[Stored data]
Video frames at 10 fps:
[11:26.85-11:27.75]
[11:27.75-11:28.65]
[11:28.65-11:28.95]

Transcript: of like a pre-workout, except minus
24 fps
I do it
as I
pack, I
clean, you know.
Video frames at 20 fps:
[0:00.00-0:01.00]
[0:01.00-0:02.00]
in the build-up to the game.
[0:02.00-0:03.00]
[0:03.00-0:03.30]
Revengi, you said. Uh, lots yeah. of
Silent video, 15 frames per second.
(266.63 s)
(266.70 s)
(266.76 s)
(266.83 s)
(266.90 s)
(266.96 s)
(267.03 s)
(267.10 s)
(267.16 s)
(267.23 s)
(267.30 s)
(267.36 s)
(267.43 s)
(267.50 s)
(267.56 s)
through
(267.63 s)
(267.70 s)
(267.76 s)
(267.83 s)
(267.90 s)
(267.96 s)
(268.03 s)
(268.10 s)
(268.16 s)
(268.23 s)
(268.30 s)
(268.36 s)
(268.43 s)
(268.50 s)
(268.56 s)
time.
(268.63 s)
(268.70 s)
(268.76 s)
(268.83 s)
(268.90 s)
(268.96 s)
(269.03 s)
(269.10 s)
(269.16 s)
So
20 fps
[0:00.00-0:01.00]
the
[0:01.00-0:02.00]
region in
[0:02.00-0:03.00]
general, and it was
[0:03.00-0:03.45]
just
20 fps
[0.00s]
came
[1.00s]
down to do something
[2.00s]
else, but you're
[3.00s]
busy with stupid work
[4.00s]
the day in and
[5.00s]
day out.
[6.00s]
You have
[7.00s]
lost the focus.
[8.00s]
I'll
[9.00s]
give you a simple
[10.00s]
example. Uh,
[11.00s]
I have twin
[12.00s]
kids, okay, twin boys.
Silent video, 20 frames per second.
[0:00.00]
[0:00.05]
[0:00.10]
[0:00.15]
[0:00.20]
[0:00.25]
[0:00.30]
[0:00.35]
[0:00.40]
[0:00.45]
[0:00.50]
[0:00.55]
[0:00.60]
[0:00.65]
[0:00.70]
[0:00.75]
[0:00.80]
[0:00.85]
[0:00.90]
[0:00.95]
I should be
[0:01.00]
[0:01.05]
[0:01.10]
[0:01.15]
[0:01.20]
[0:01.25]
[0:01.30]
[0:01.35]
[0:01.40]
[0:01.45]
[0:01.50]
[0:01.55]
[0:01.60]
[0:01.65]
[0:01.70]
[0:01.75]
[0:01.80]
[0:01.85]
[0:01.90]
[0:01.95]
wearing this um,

[WHAT TO PRODUCE] Please transcribe every entry above exactly as it appears.

[TASK OUTPUT]
Video frames at 10 fps:
[11:26.85-11:27.75]
[11:27.75-11:28.65]
[11:28.65-11:28.95]

Transcript: of like a pre-workout, except minus
24 fps
I do it
as I
pack, I
clean, you know.
Video frames at 20 fps:
[0:00.00-0:01.00]
[0:01.00-0:02.00]
in the build-up to the game.
[0:02.00-0:03.00]
[0:03.00-0:03.30]
Revengi, you said. Uh, lots yeah. of
Silent video, 15 frames per second.
(266.63 s)
(266.70 s)
(266.76 s)
(266.83 s)
(266.90 s)
(266.96 s)
(267.03 s)
(267.10 s)
(267.16 s)
(267.23 s)
(267.30 s)
(267.36 s)
(267.43 s)
(267.50 s)
(267.56 s)
through
(267.63 s)
(267.70 s)
(267.76 s)
(267.83 s)
(267.90 s)
(267.96 s)
(268.03 s)
(268.10 s)
(268.16 s)
(268.23 s)
(268.30 s)
(268.36 s)
(268.43 s)
(268.50 s)
(268.56 s)
time.
(268.63 s)
(268.70 s)
(268.76 s)
(268.83 s)
(268.90 s)
(268.96 s)
(269.03 s)
(269.10 s)
(269.16 s)
So
20 fps
[0:00.00-0:01.00]
the
[0:01.00-0:02.00]
region in
[0:02.00-0:03.00]
general, and it was
[0:03.00-0:03.45]
just
20 fps
[0.00s]
came
[1.00s]
down to do something
[2.00s]
else, but you're
[3.00s]
busy with stupid work
[4.00s]
the day in and
[5.00s]
day out.
[6.00s]
You have
[7.00s]
lost the focus.
[8.00s]
I'll
[9.00s]
give you a simple
[10.00s]
example. Uh,
[11.00s]
I have twin
[12.00s]
kids, okay, twin boys.
Silent video, 20 frames per second.
[0:00.00]
[0:00.05]
[0:00.10]
[0:00.15]
[0:00.20]
[0:00.25]
[0:00.30]
[0:00.35]
[0:00.40]
[0:00.45]
[0:00.50]
[0:00.55]
[0:00.60]
[0:00.65]
[0:00.70]
[0:00.75]
[0:00.80]
[0:00.85]
[0:00.90]
[0:00.95]
I should be
[0:01.00]
[0:01.05]
[0:01.10]
[0:01.15]
[0:01.20]
[0:01.25]
[0:01.30]
[0:01.35]
[0:01.40]
[0:01.45]
[0:01.50]
[0:01.55]
[0:01.60]
[0:01.65]
[0:01.70]
[0:01.75]
[0:01.80]
[0:01.85]
[0:01.90]
[0:01.95]
wearing this um,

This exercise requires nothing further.